To intervene or not to intervene: an individual-based approach to dynamics and persistence of the Florida panther population

By Ronit Amit, PhD, Wildlife Ecology & Conservation Department

The return of Florida panthers (Puma concolor coryi) from the border of extinction can be seen as a conservation success in terms of increasing genetic diversity and population size, but the road to a full recovery and removal from the endangered species list has not been completely paved. Previously legally hunted, the panther population was thought extinct by the 1950’s, until some 20 or 30 individuals were rediscovered roaming South Florida in 1973. Dr. Madelon van de Kerk, advised by Dr. Madan Oli at the University of Florida, Department of Wildlife Ecology & Conservation, is part of a team that has been tracking panthers since 1981 in order to study changes in the panther population.

mapFlorida panthers have a shorter coat and are smaller than other puma subspecies. However, panthers have the largest hind legs of any cat in proportion to their bodies. Some skull characteristics, such as flat, broad, arched nasal bone, also distinguish panthers from other pumas. The current breeding population of panthers resides in just 5% of its historical range and is isolated from other puma populations in the western U.S. Besides South Florida, there is no other place east of the Mississippi river that holds a breeding population of pumas. Without new individuals arriving from other populations, close relatives mate with each other, resulting in inbreeding. Inbreeding reduces the pool of alleles for the population to stay healthy and evolve with environmental changes.

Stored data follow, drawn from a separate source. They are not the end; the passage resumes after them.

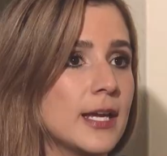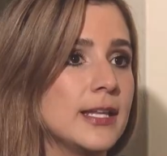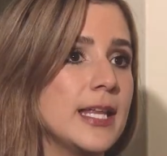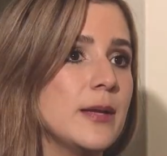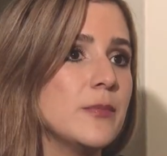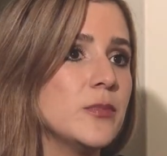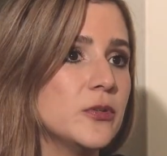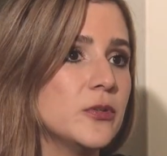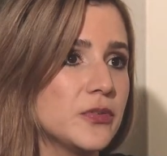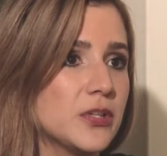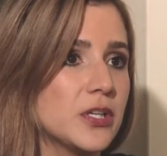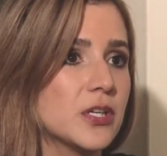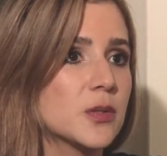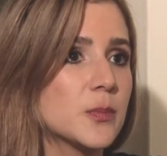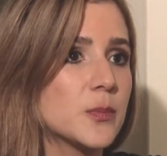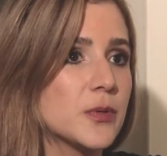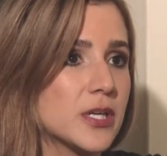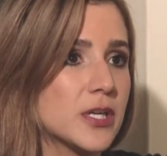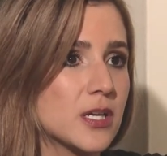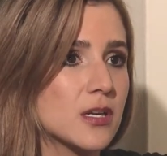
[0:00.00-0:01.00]
And they moved here
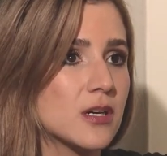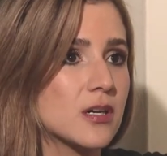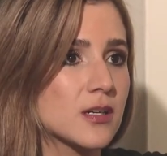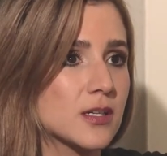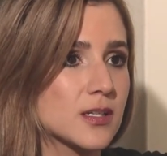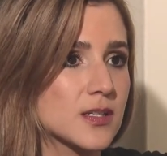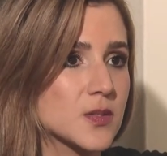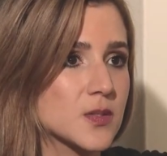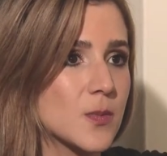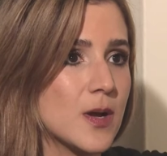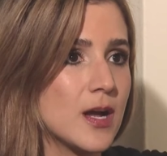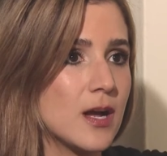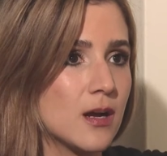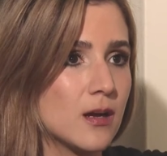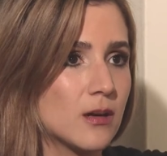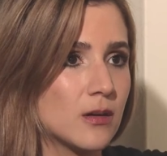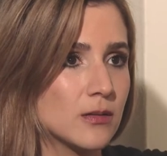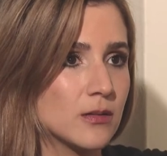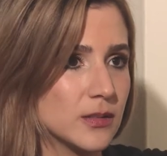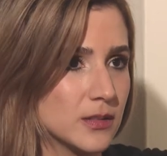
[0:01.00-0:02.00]
pretty young as
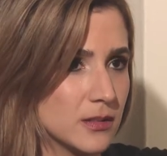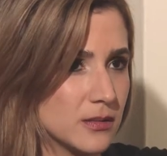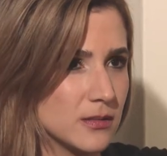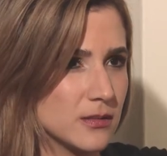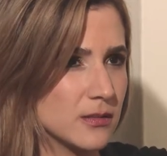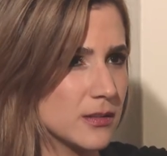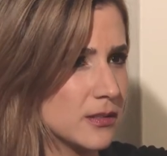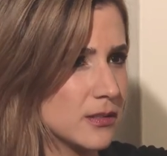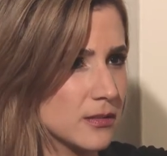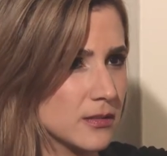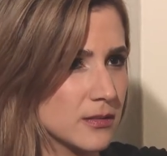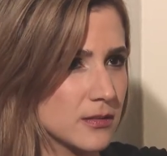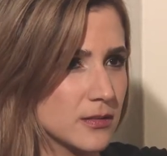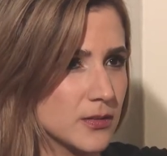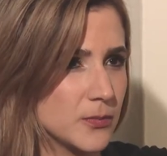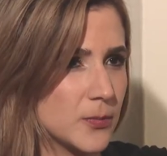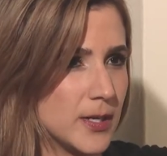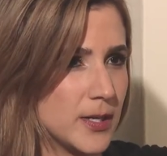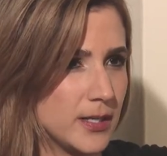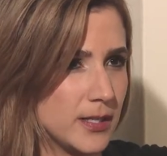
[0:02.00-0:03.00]
well, in their
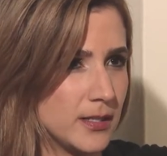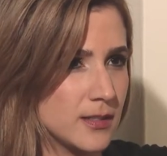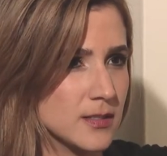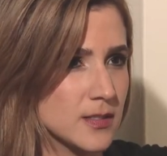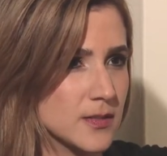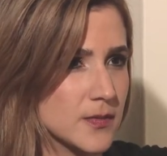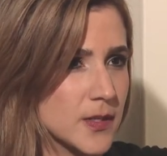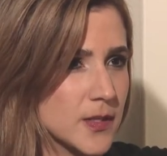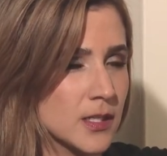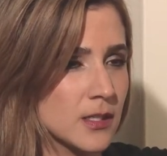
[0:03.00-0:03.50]
twenties.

In the Florida panther population, biologists observed kinked tails, undescended testicles, low sperm count, heart deformities, and other genetic traits associated with inbreeding, potentially causing problems for panther survival.

To save Florida panthers, wildlife agencies have protected panther habitat, managed the panther’s prey base (e.g. whitetail deer Odocoelius virginianus), built road underpasses, and performed a major intervention: releasing eight female Texas cougars (Puma concolor stanleyana) in the panthers’ breeding range from 1995-2003. This measure is referred to as genetic introgression or genetic rescue.

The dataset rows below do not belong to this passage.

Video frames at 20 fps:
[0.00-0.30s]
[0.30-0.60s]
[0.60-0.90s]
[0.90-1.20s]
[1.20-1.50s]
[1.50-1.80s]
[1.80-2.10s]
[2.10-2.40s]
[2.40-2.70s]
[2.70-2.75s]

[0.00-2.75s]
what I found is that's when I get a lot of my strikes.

Madelon’s research reviews the long term persistence of the effects of this genetic introgression, and assesses future conservation planning.

In addition to routinely chasing panthers, setting radio and GPS collars, and handling adults as well as kittens, Madelon also analyzed an impressive accumulation of data. She first compared expected inbreeding traits and population demographics with an assessment done in 2007. Her findings showed that the benefits of genetic introgression seemed to persist with time, and panther numbers are now somewhat stable, reaching around 130 individuals. Researchers have tracked the new generations of panthers, and they have found that offspring of a panther father with Texas puma mother displayed reduced physical abnormalities and increased rates of survival. This finding suggests the intervention was a success for the long-term recovery of panthers.

Madelon used individual-based models to assess population dynamics in terms of heterozygosity as an indicator of genetic diversity. These models incorporate how panther individuals interact with each other and their environment while including an estimator of genetic variability and genetic stochasticity. Madelon set the current level of heterozygosity in the population in order to assess potential scenarios: what would happen to the panther population if no new individuals are introduced, or with different levels of introgression?

Her hypothesis is that increasing genetic diversity, through means of future genetic introgressions, will increase panther survival. As expected, the model shows that as more individuals are introduced, and with a higher frequency of introductions, the risk of panther extinction decreases. However, researchers must consider that there is potential for the genetic and physical traits specific to Florida panthers to be lost to the genome of the introduced panthers. To further obscure potential management scenarios, cost issues need to be accounted for as well as threats to the big cats, such as continuing habitat loss to human development and fragmentation caused by the building of new roads through panther habitat.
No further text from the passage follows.